**DATA FOR THIS EXERCISE:**
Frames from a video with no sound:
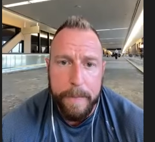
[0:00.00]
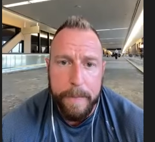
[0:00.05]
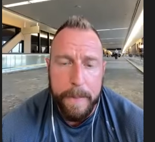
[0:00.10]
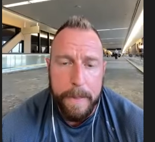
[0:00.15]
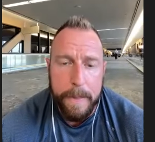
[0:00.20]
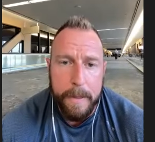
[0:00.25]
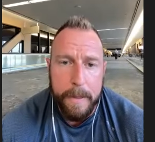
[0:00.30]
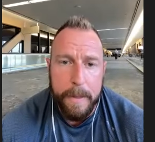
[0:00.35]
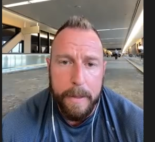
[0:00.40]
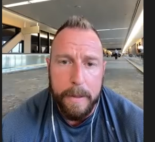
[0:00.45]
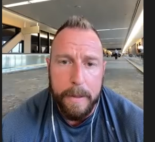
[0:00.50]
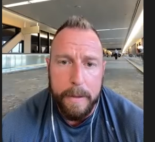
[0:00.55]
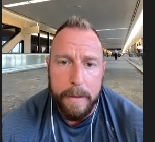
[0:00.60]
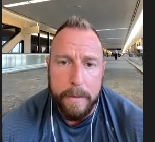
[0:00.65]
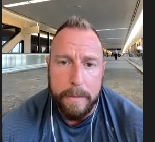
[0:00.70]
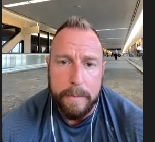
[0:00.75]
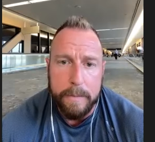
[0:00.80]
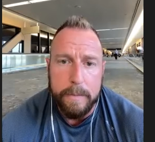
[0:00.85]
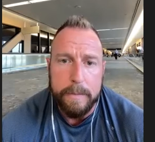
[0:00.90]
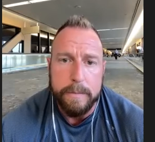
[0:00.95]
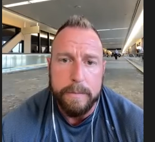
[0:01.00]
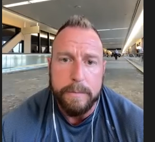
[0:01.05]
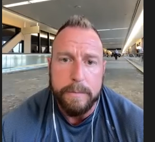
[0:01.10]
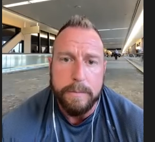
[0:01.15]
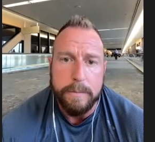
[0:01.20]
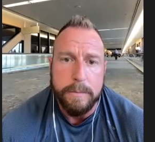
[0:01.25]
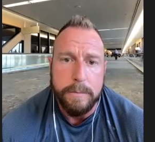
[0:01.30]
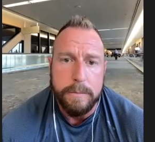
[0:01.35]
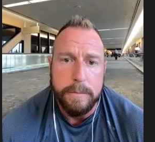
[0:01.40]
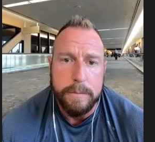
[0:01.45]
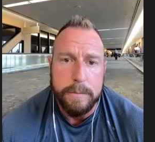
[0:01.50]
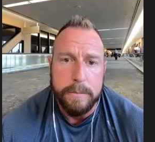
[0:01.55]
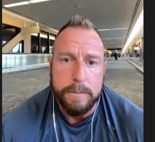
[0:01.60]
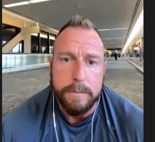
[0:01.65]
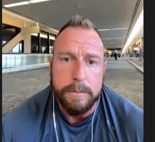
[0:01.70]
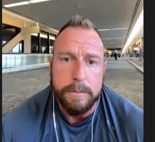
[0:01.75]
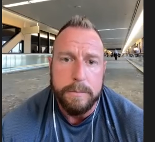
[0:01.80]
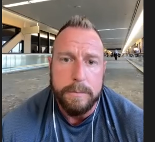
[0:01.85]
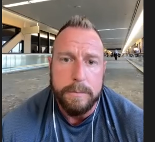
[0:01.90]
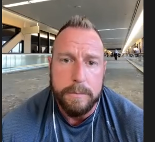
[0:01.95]

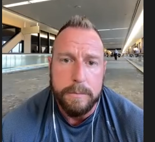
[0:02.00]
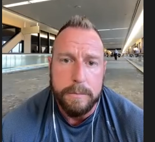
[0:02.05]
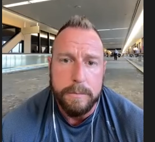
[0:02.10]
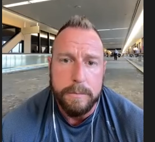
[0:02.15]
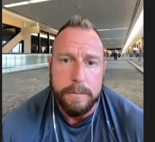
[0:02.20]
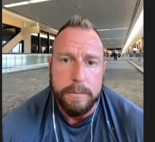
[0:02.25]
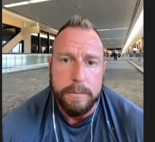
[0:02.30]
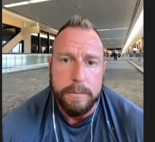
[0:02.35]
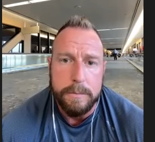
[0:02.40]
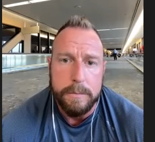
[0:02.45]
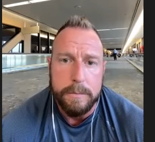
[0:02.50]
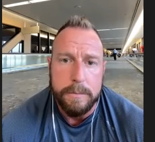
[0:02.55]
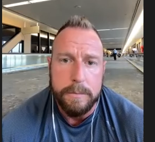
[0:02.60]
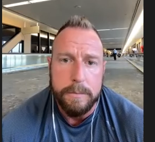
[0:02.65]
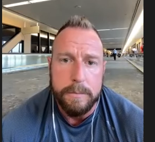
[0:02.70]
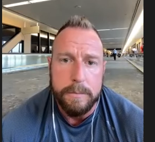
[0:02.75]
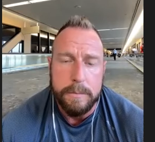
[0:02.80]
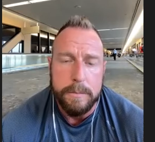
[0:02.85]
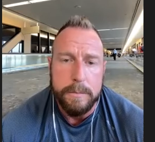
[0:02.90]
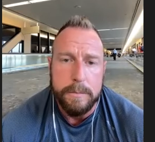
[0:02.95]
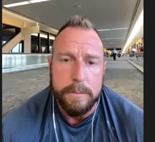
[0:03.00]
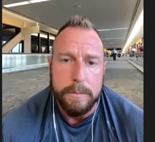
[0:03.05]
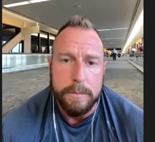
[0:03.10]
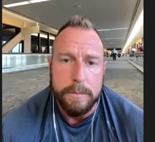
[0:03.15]
[no speech]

**EXERCISE OBJECTIVE:** Return the entries verbatim without images.

**RESPONSE:**
Frames from a video with no sound:
[0:00.00]
[0:00.05]
[0:00.10]
[0:00.15]
[0:00.20]
[0:00.25]
[0:00.30]
[0:00.35]
[0:00.40]
[0:00.45]
[0:00.50]
[0:00.55]
[0:00.60]
[0:00.65]
[0:00.70]
[0:00.75]
[0:00.80]
[0:00.85]
[0:00.90]
[0:00.95]
[0:01.00]
[0:01.05]
[0:01.10]
[0:01.15]
[0:01.20]
[0:01.25]
[0:01.30]
[0:01.35]
[0:01.40]
[0:01.45]
[0:01.50]
[0:01.55]
[0:01.60]
[0:01.65]
[0:01.70]
[0:01.75]
[0:01.80]
[0:01.85]
[0:01.90]
[0:01.95]

[0:02.00]
[0:02.05]
[0:02.10]
[0:02.15]
[0:02.20]
[0:02.25]
[0:02.30]
[0:02.35]
[0:02.40]
[0:02.45]
[0:02.50]
[0:02.55]
[0:02.60]
[0:02.65]
[0:02.70]
[0:02.75]
[0:02.80]
[0:02.85]
[0:02.90]
[0:02.95]
[0:03.00]
[0:03.05]
[0:03.10]
[0:03.15]
[no speech]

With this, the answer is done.